Q: My ex-husband's mother took my child from my ex while the child was on a visit, and she may have fled the state. I've called the police. What else can I do?

  • It's very important that you document your case with law enforcement authorities, so they can use all their resources to assist you, and contact your lawyer for specific help and advice. The grandmother may have committed a criminal act, since many states have criminalized interference with custody and visitation.

    You may also be able to pursue a civil lawsuit against your ex-husband's mother. The majority of states allow a custodial parent to sue a third party for interference with custody of a child. It's similar to interference with a business relationship. Courts across the country have ruled that the parent-child relationship should be at least entitled to the same legal protection from unreasonable interference as are business relationships. These rulings are a reaction to the increasing incidence of child kidnapping by family members who don't have custodial rights.


Q: My ex is engaged in alienating the child from me. What can I do?

  • A: The law does not approve of Parental Alienation Syndrome ("PAS"). In general, both parents have a duty not to demean the other parent to the child. If the other parent is doing this, you may need to get help from your lawyer to return to court for modification of your custody order, or a contempt of court proceeding.

    Counseling of the child may assist with this, and the therapist would normally be able to testify in a court hearing. The court might even order counseling if PAS is raised by a party.

    PAS can be hard to combat. The best remedy may be to continue to cultivate the best relationship you can with the child.


Q: What do you do about religion when the parents can't agree?

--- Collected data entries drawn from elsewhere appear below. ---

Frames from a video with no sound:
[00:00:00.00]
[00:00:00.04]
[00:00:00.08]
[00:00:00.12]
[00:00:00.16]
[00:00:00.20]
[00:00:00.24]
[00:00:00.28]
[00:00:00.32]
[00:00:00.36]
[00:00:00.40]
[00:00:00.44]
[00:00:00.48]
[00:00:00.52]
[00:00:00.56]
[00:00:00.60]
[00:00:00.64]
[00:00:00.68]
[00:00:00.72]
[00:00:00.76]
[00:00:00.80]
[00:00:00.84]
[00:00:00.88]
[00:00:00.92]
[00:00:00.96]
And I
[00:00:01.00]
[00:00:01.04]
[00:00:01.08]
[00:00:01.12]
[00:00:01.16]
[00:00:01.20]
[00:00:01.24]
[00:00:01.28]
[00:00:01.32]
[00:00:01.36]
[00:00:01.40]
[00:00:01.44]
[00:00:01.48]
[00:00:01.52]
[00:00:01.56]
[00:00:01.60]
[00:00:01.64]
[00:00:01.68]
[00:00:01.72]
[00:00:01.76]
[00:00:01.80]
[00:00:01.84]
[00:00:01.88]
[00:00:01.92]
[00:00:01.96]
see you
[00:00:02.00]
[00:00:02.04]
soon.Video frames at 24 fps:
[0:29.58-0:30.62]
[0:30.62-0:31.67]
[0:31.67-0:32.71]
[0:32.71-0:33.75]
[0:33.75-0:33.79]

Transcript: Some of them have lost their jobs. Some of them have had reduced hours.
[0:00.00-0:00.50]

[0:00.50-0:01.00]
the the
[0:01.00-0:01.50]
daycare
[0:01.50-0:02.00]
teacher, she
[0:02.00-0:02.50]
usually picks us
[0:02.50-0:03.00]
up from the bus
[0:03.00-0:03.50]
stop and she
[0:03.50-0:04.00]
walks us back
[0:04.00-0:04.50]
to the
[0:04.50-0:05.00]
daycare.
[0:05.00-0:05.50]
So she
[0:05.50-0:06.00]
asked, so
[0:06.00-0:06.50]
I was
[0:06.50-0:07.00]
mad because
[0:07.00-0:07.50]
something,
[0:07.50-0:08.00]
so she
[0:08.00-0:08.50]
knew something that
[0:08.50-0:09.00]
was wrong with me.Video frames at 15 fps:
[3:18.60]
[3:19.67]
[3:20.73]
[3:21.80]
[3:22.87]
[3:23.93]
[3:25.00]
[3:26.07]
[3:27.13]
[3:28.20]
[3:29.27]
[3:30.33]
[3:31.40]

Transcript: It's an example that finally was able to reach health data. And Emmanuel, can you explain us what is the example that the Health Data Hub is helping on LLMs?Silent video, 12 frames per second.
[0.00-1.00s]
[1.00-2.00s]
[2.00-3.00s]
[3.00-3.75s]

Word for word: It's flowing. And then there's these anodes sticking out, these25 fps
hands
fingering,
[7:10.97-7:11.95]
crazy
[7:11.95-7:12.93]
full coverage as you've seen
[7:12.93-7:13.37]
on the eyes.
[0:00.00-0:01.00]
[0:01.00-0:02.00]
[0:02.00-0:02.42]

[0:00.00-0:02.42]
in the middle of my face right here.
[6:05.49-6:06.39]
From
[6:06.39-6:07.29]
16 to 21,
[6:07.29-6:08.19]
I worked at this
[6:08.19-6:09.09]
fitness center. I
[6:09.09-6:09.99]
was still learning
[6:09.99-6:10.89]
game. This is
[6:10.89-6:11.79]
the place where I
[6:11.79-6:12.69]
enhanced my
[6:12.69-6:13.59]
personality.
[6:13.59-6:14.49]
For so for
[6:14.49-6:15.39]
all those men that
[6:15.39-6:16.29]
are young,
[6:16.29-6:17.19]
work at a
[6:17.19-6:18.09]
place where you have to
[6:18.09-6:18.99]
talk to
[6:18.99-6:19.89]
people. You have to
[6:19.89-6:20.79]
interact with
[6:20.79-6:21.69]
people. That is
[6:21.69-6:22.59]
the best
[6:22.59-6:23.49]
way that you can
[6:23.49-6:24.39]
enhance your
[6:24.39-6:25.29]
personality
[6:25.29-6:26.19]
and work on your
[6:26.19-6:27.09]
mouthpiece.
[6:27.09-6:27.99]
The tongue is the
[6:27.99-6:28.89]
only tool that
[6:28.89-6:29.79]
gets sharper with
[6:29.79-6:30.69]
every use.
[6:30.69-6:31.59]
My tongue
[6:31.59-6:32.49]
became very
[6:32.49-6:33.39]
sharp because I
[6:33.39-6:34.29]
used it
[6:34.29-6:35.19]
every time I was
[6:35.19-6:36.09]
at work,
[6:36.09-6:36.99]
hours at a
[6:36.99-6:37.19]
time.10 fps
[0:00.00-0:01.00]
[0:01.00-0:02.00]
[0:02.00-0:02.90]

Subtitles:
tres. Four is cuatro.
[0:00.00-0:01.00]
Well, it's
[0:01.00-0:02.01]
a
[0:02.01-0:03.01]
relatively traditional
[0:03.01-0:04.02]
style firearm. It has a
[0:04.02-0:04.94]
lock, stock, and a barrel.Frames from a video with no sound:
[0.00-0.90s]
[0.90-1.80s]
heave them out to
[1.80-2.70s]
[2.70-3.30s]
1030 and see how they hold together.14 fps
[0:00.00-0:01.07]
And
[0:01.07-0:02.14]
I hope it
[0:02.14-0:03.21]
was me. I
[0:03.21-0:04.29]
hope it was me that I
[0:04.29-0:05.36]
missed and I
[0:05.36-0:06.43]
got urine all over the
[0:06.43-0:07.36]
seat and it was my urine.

  • A: Religious decisions involve protections found in the First Amendment of the United States Constitution, and many state constitutions.

    A court may be able to make certain orders about religion. Where the parents previously agreed to follow one religion, like getting married in a certain church, baptizing the child and so forth, the court may be able to order that the child be raised under that religion. The court could not order a parent to attend such services, but could bar the parent from taking the child to other services.

    Where a religion is shown to have a negative effect on the child, the court could make a similar order.

    It's also possible that the court would decline to take any action, and allow both parents to exercise their religious choices with their child.


Q: Will a court look negatively on my smoking around my child?

  • A: Most courts must look at all factors related to the "best interests of a child" in making a custody decision. Court decisions exist in which smoking was a factor in deciding custody. This alone may not be enough to require a change in custody, but it doesn't help. Talk to your lawyer about whether or not smoking could impact custody in your case. At the least, parents can avoid smoking around children if quitting smoking isn't an option.